# 2005 Altima 2.5S won't start...running out of OPTIONS



## aghimpu (Jan 22, 2016)

So my Altima won't start..it happened this week, i had a rough start, and it sounded like the car wasn't getting enough fuel or something. I had to push the gas pedal while I was cranking the engine. The next morning the car didn't start. I checked the fuel pump underneath the seat and since I couldn't hook up the gage on the fuel line by the engine rack, i hooked it up straight on the outlet nipple of the fuel pump to verify pressure when you put the key switch in ON position. According to tech manual, pump runs for 1sec. The gauge read 55psi which I think is good since at idle speed the fuel pressure should be around 51 psi. Next I've changed the Camshaft sensor and the Crankshaft positon sensor, even tho i didn't get the codes thru my OBD reader. Still no start. Next I pulled out the spark plugs and see if I have any spark ... there was a small spark and 3 of them, i didn't pull the 4th one. Another think I've done , is spraying starting fluid in the intake just to see if the engine wants to start.
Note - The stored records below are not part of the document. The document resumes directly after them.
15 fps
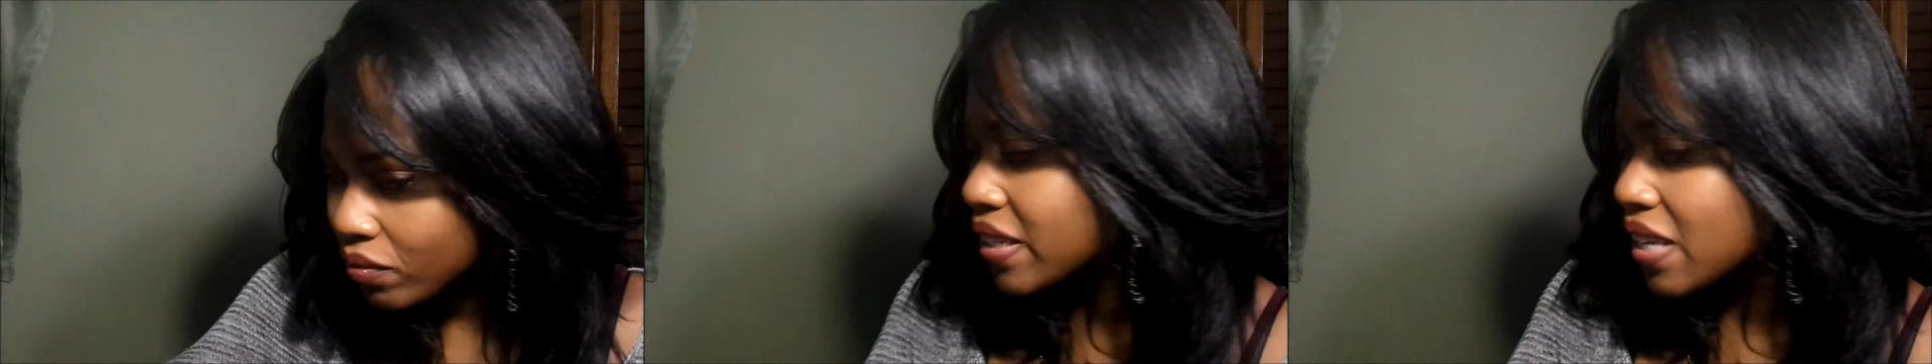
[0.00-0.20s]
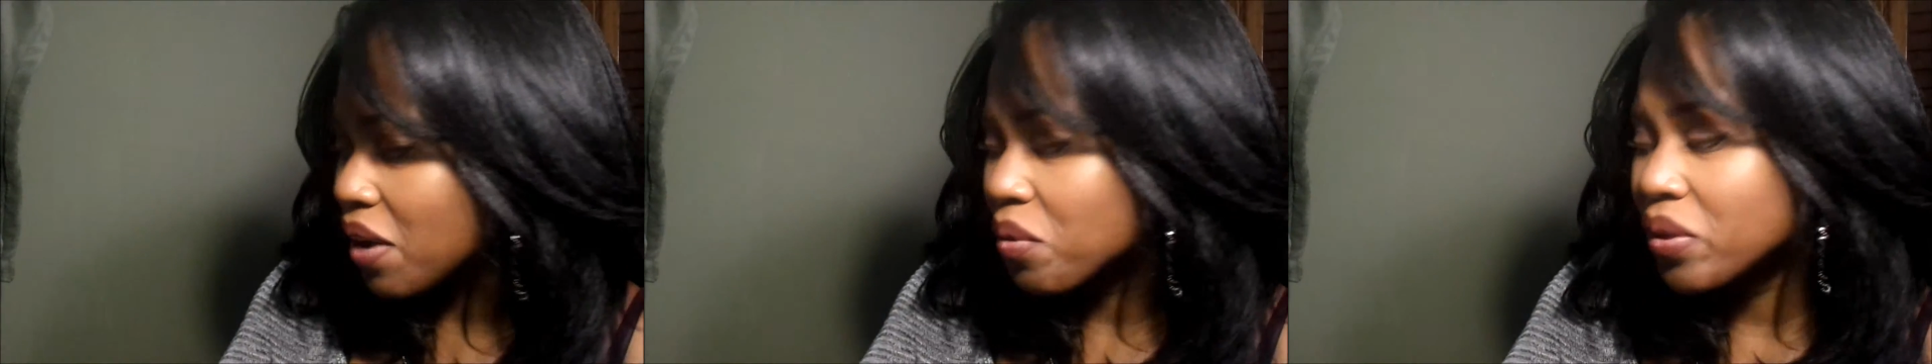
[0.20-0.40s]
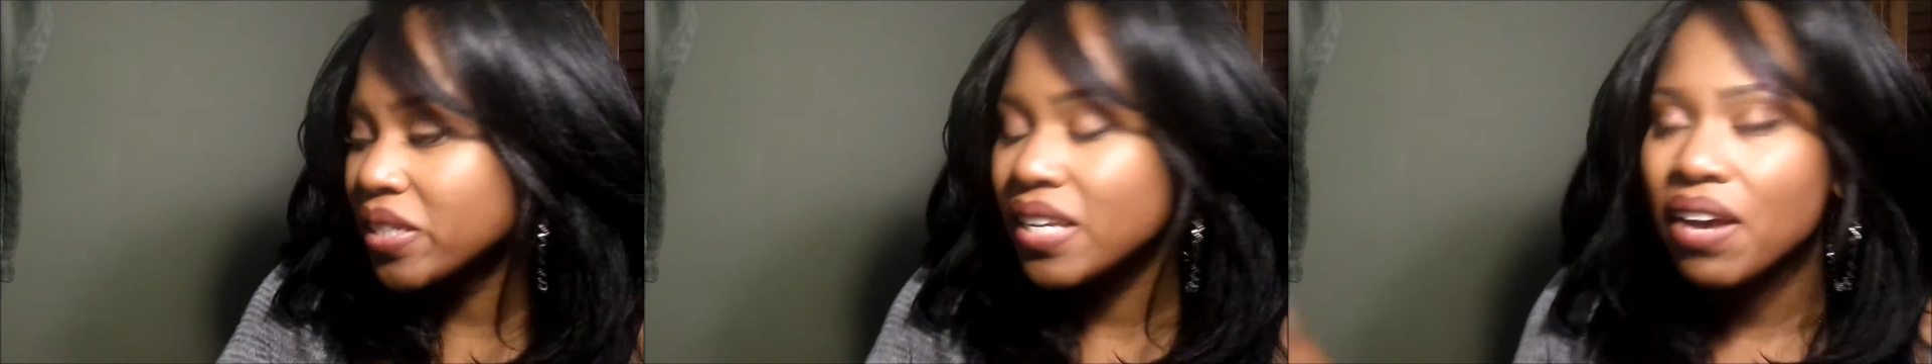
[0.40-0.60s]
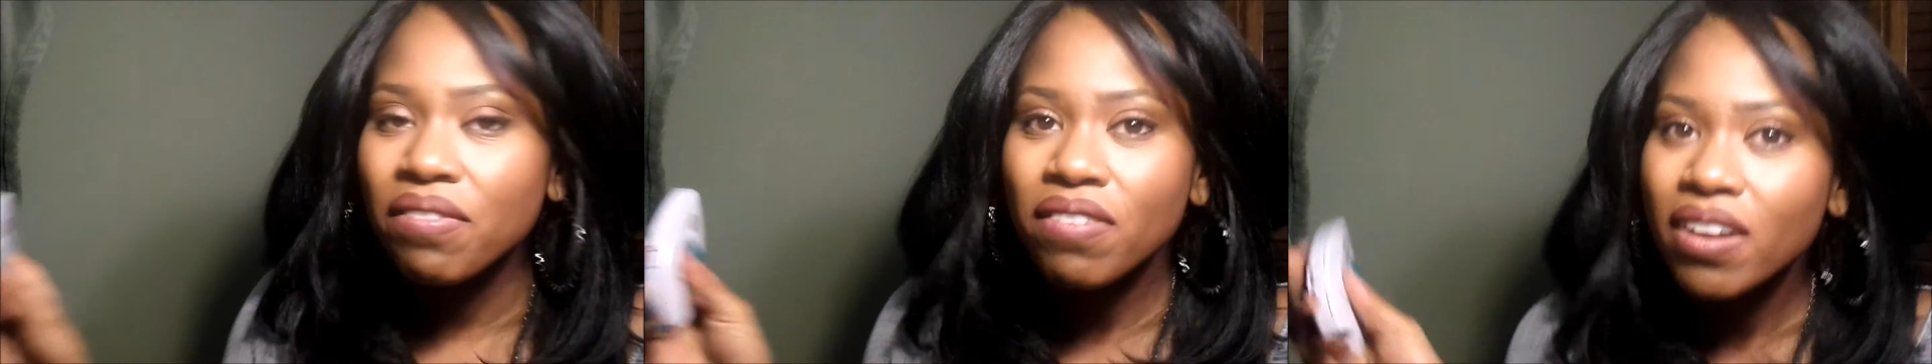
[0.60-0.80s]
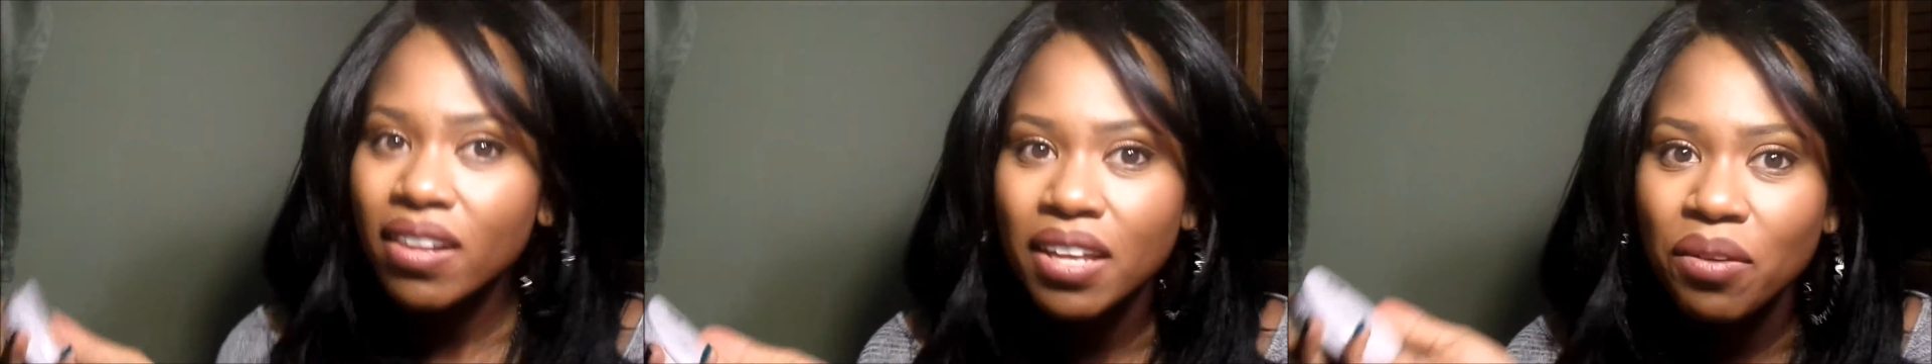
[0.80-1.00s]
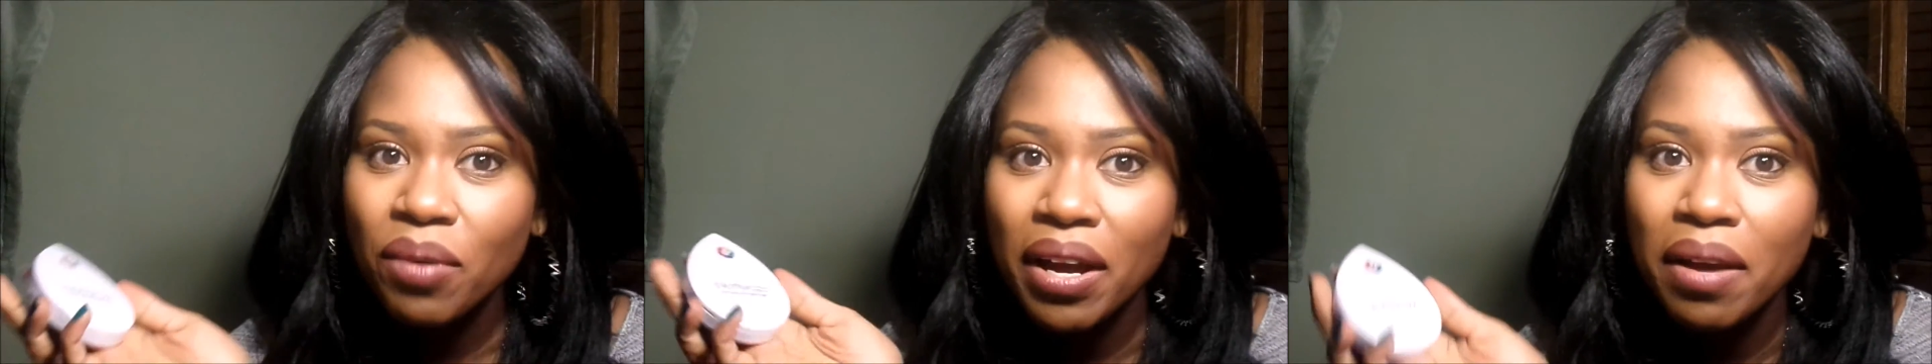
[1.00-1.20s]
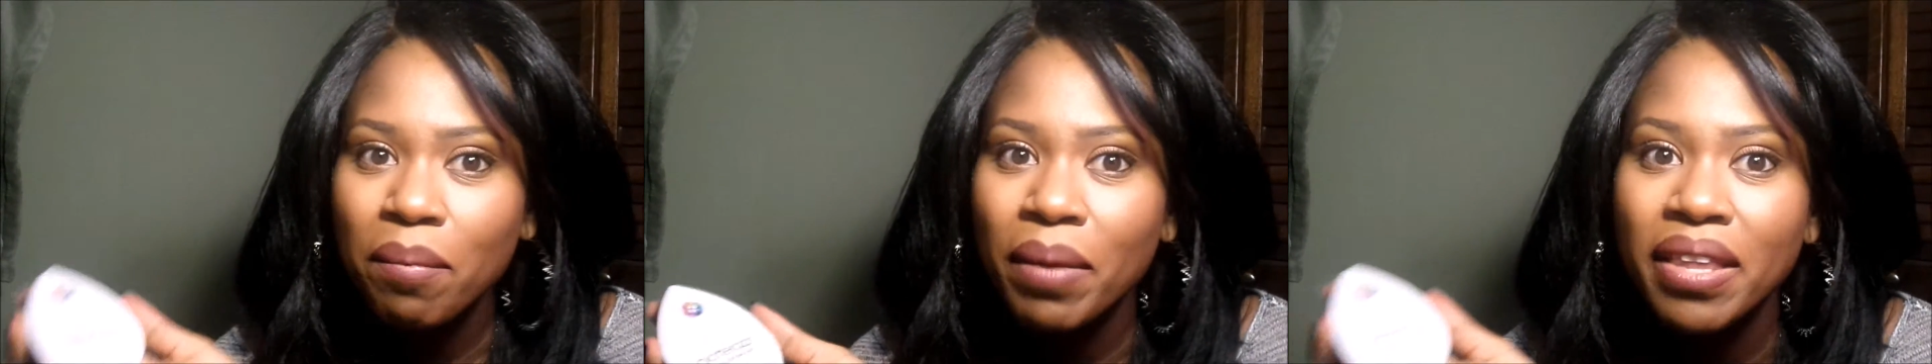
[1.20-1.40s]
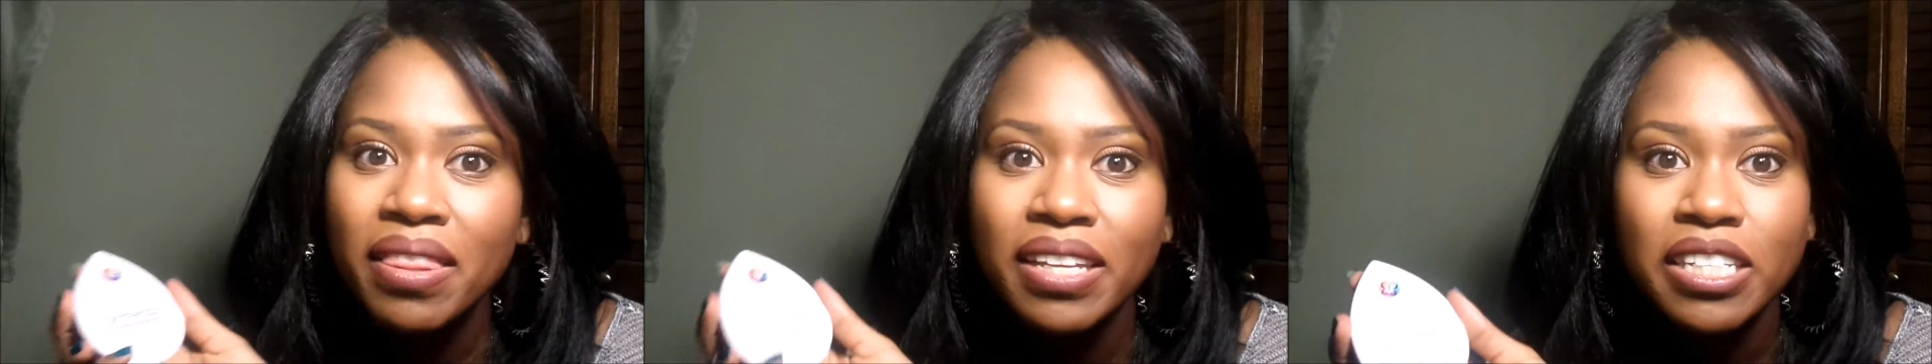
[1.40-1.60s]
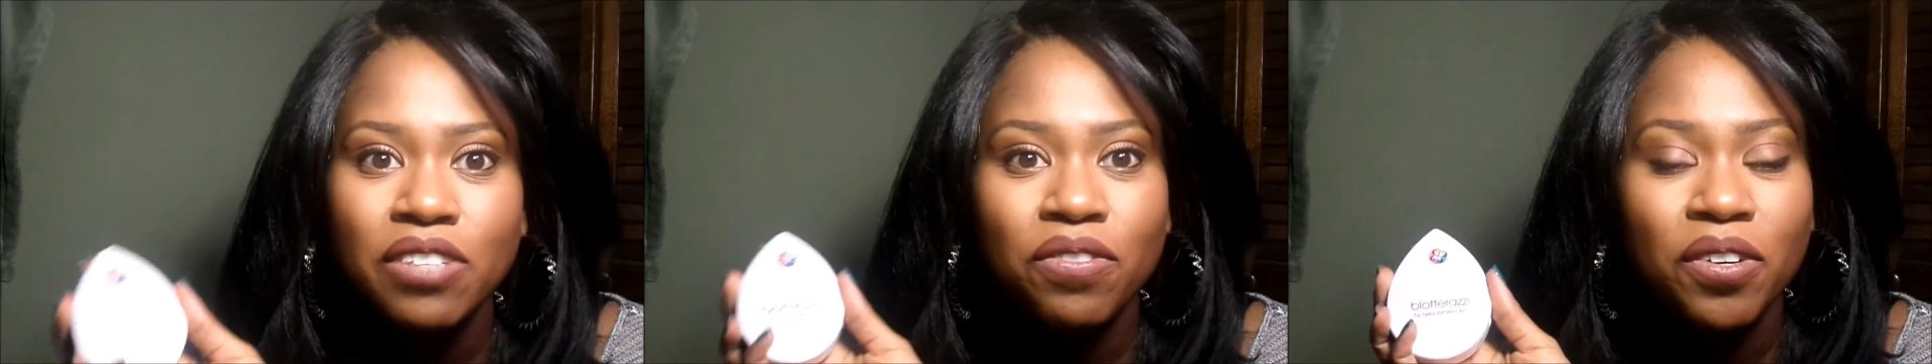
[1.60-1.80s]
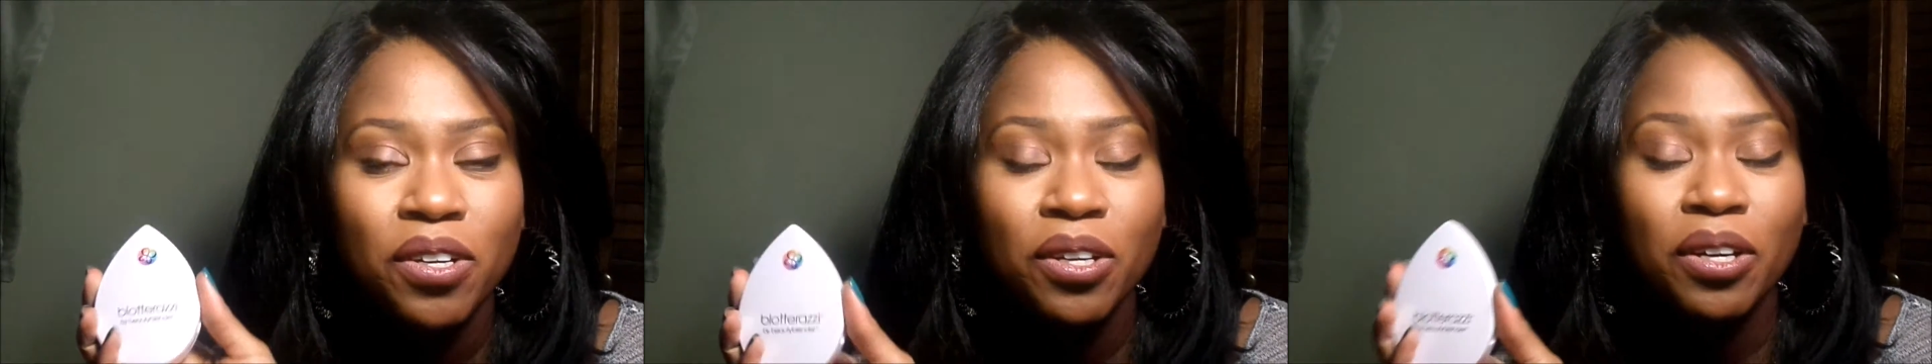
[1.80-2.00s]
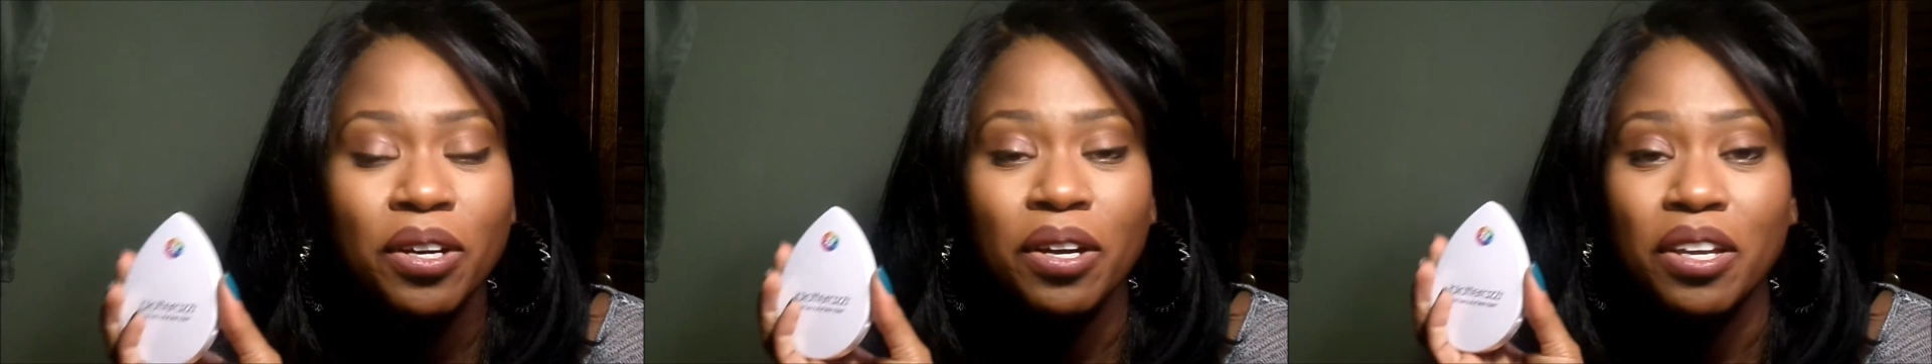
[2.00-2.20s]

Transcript: So I would definitely recommend this for,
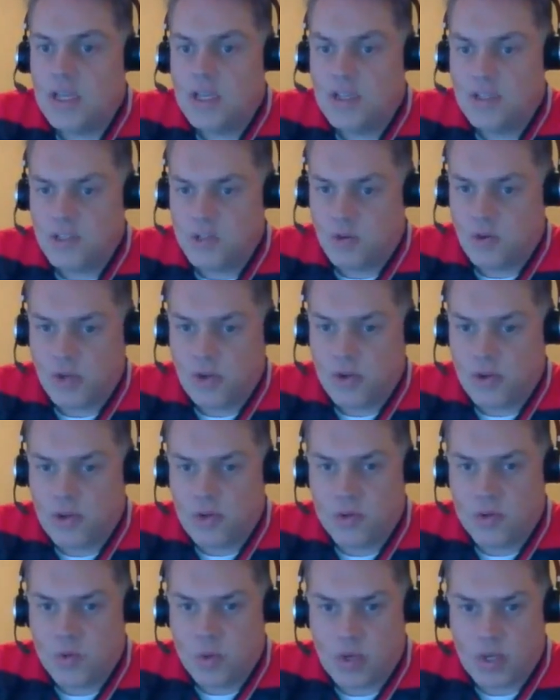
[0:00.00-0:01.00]
so clearly it
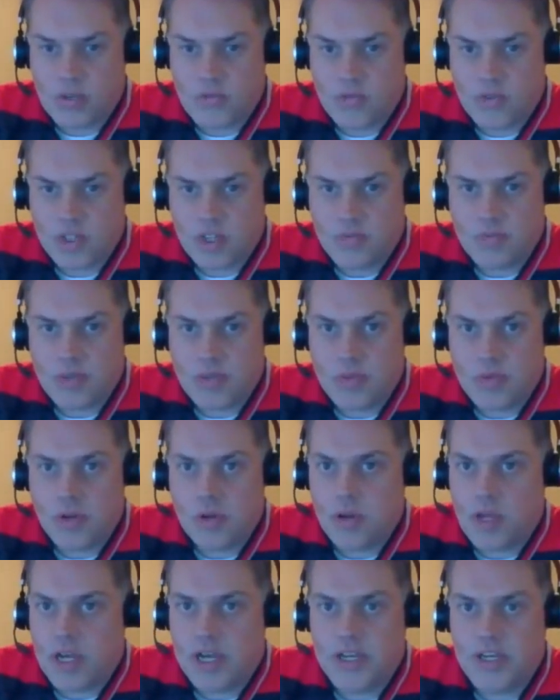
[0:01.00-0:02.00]
was working for some
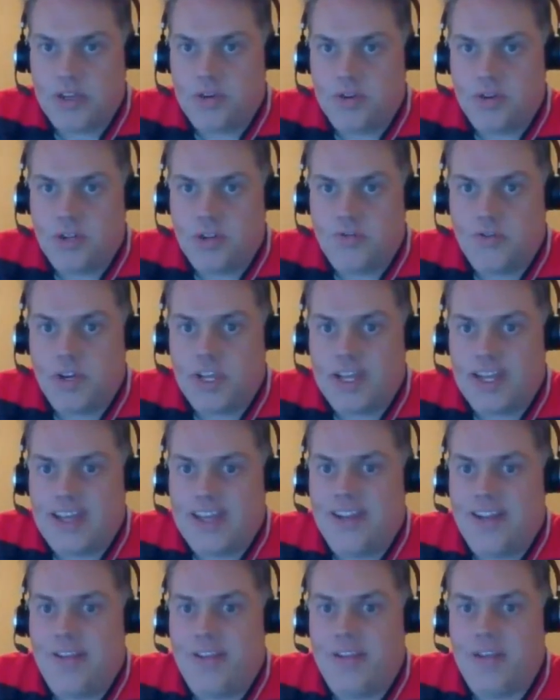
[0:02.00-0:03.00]
people. I could never get
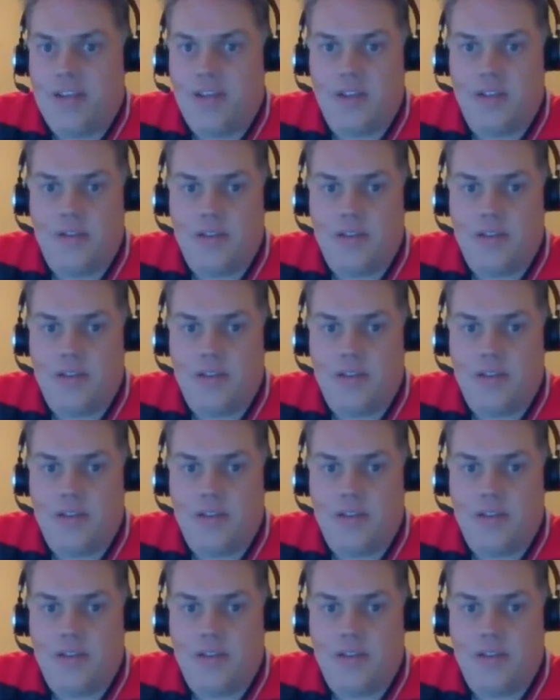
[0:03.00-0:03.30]
anything.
Still NO START, but cranking. I'm out of options now, I'm thinking to change the plugs and maybe the coils. Car has 203K miles. ANY SUGGESTIONS?? PLEASE HELP. PS: ALso i think i may have a bad head gasket since i'm loosing some coolant and there's no leaks under the car. Is not much, but there's a loss of coolant. Pleas advise.


----------



## jdg (Aug 27, 2009)

Compression check


----------



## aghimpu (Jan 22, 2016)

Thanks for the reply...quick update.... I've changed the engine cover with the gasket and also the spark plugs..what happened is...the seals around the coil channels(tubes) get bad and they allow oil inside the chamber where the spark plugs sit...you can't service the seals around he coils...you need a new engine cover...my car has 203k miles and I never changed the cover...and while there was some oil on the bottom , the spark plugs would never fire...problem solved . You won't get any codes while the spark plugs are soaked in oil.


----------